-- PROVIDED RECORDS follows --
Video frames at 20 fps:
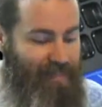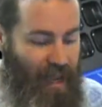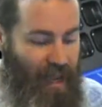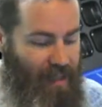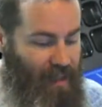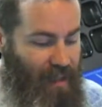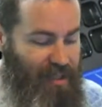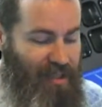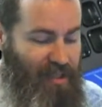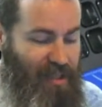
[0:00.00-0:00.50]
I
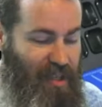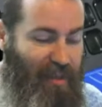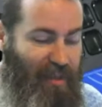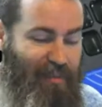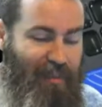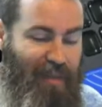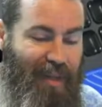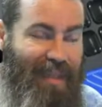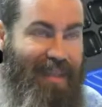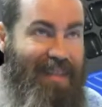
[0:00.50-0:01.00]
like
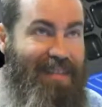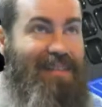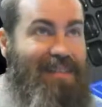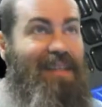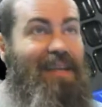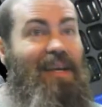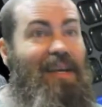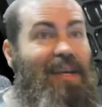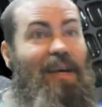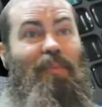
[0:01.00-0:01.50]
soft plates.
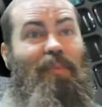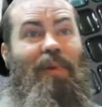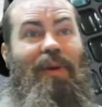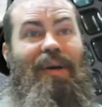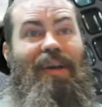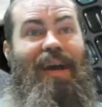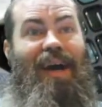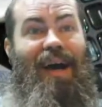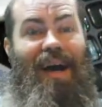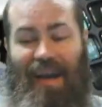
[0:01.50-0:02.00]

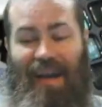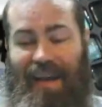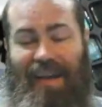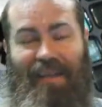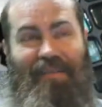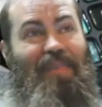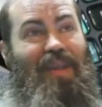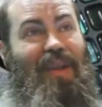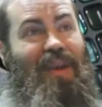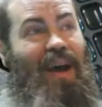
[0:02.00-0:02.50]
But
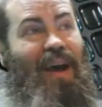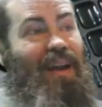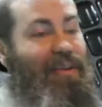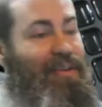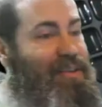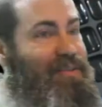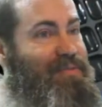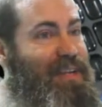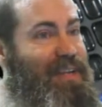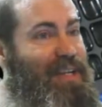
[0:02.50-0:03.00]
hey, I know
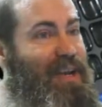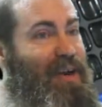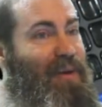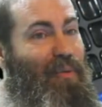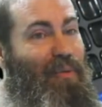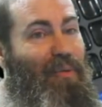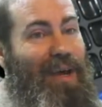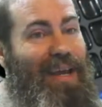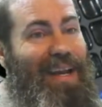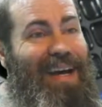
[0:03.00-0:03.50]
this video
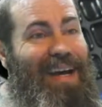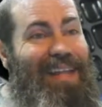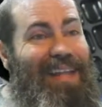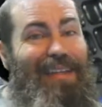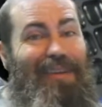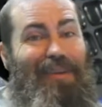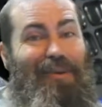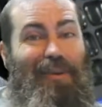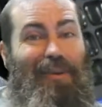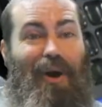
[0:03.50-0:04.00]
went a
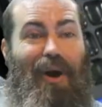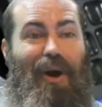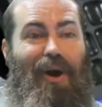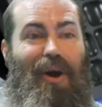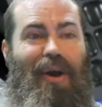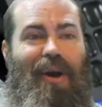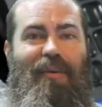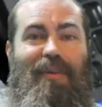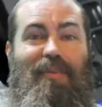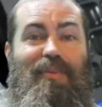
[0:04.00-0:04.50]
little
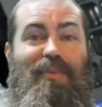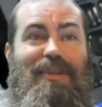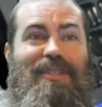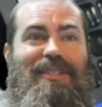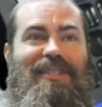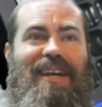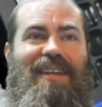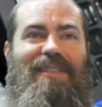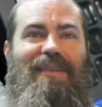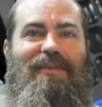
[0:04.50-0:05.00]
long. I want to
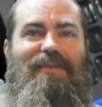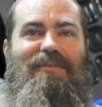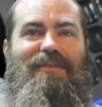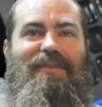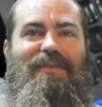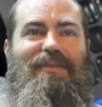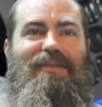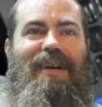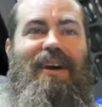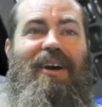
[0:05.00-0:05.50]
appreciate those of
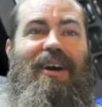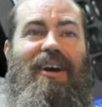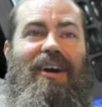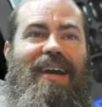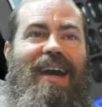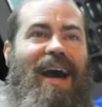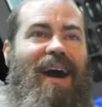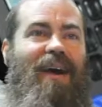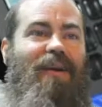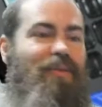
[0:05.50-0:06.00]
you that hung
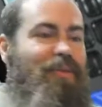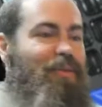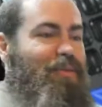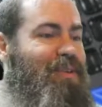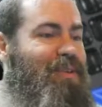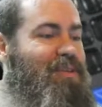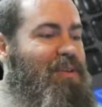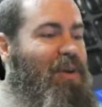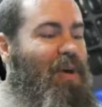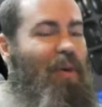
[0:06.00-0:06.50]
out through
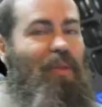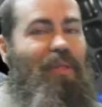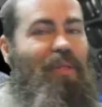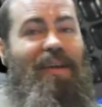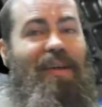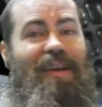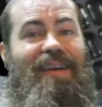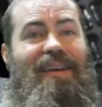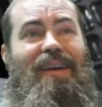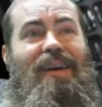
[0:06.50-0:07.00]
this whole
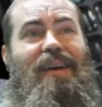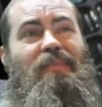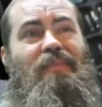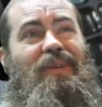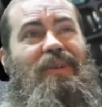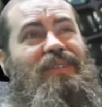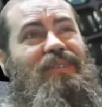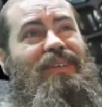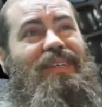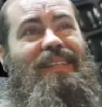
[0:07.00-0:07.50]
thing. Be
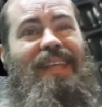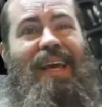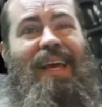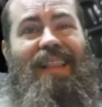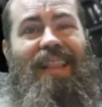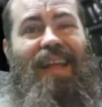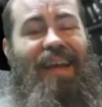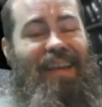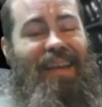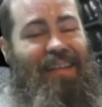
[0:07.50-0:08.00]
sure to hit
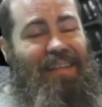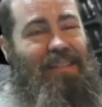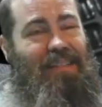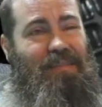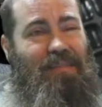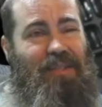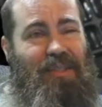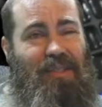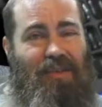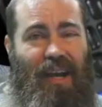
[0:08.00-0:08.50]
that like and
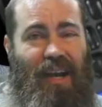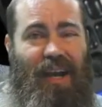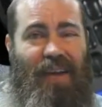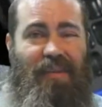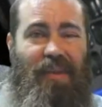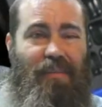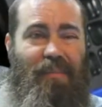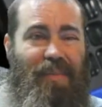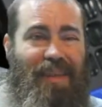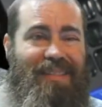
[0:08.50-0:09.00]

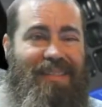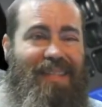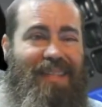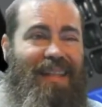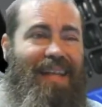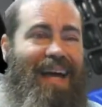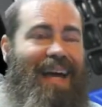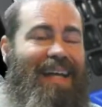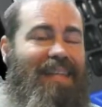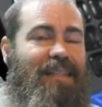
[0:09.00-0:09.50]
subscribe. It means a
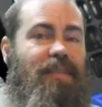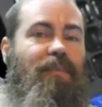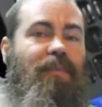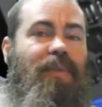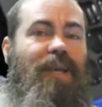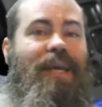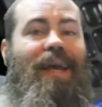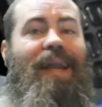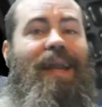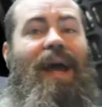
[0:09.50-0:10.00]
lot to
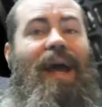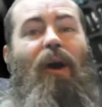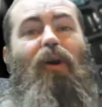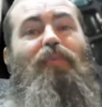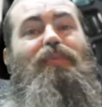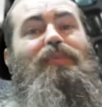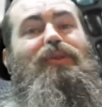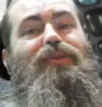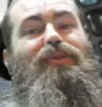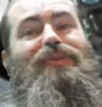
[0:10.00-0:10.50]
me, and I
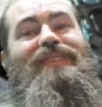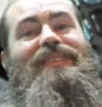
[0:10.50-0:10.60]
hope to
-- PROVIDED RECORDS concluded --
## WHAT IS BEING ASKED
Transcribe every entry above exactly. Omit all pictures.

## ANSWER BOX
Video frames at 20 fps:
[0:00.00-0:00.50]
I
[0:00.50-0:01.00]
like
[0:01.00-0:01.50]
soft plates.
[0:01.50-0:02.00]

[0:02.00-0:02.50]
But
[0:02.50-0:03.00]
hey, I know
[0:03.00-0:03.50]
this video
[0:03.50-0:04.00]
went a
[0:04.00-0:04.50]
little
[0:04.50-0:05.00]
long. I want to
[0:05.00-0:05.50]
appreciate those of
[0:05.50-0:06.00]
you that hung
[0:06.00-0:06.50]
out through
[0:06.50-0:07.00]
this whole
[0:07.00-0:07.50]
thing. Be
[0:07.50-0:08.00]
sure to hit
[0:08.00-0:08.50]
that like and
[0:08.50-0:09.00]

[0:09.00-0:09.50]
subscribe. It means a
[0:09.50-0:10.00]
lot to
[0:10.00-0:10.50]
me, and I
[0:10.50-0:10.60]
hope to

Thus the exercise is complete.